[Collected data entries]
Content starts

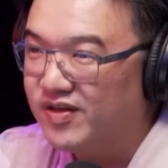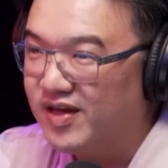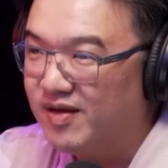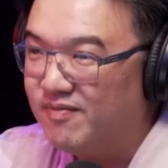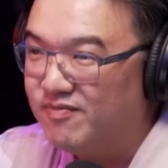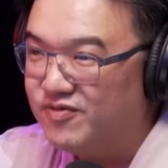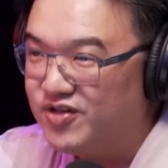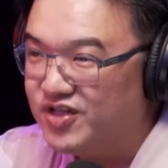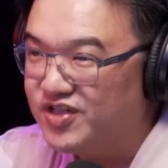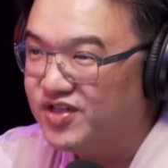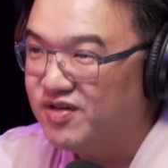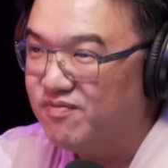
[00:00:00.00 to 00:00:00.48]

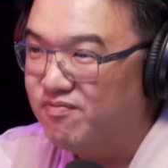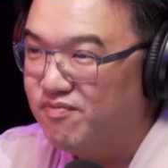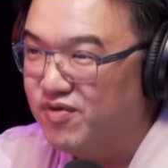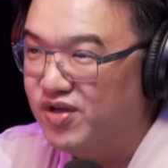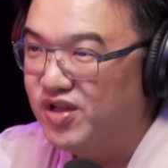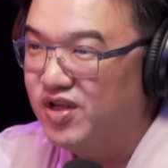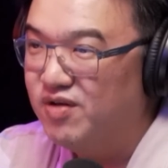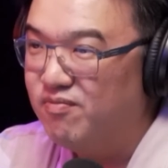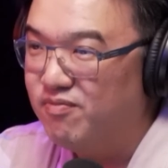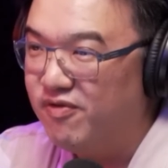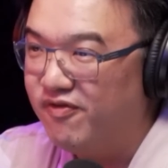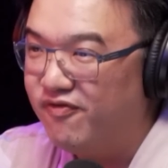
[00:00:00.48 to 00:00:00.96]
time, just a
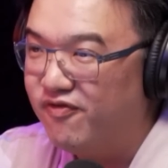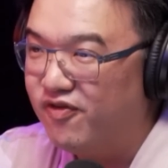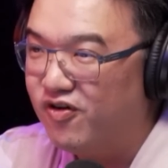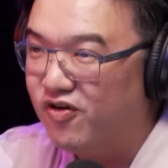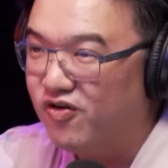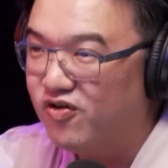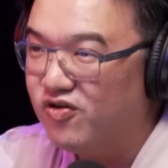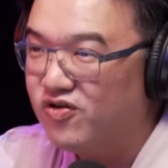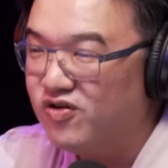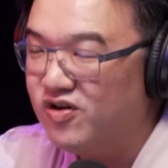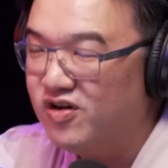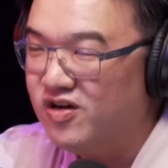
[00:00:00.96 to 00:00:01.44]
minute
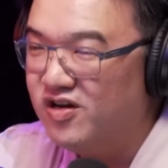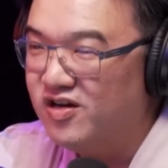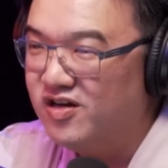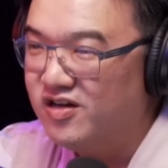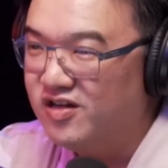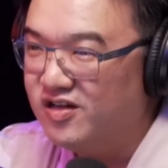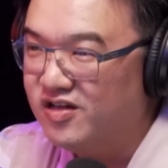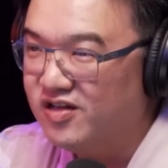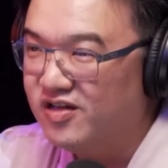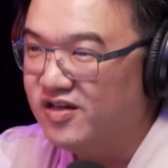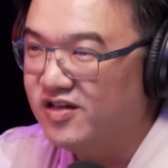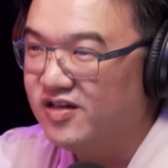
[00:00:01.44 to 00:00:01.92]
before
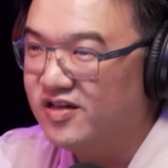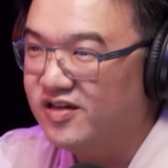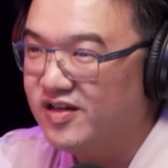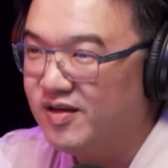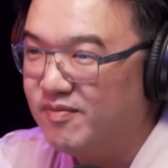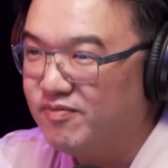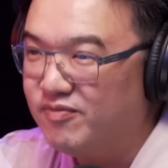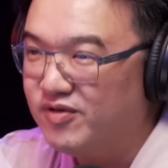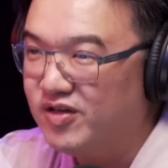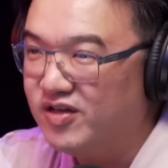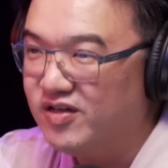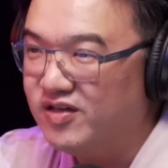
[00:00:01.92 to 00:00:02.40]
the
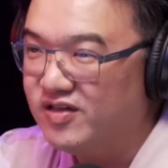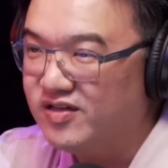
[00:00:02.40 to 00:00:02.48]
attempted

Content ends

Retype, without any picture, exactly the lines from the one with "[00:00:00.48 to 00:00:00.96]" through the end of the entries, inclusive.

== Result of the exercise ==
[00:00:00.48 to 00:00:00.96]
time, just a
[00:00:00.96 to 00:00:01.44]
minute
[00:00:01.44 to 00:00:01.92]
before
[00:00:01.92 to 00:00:02.40]
the
[00:00:02.40 to 00:00:02.48]
attempted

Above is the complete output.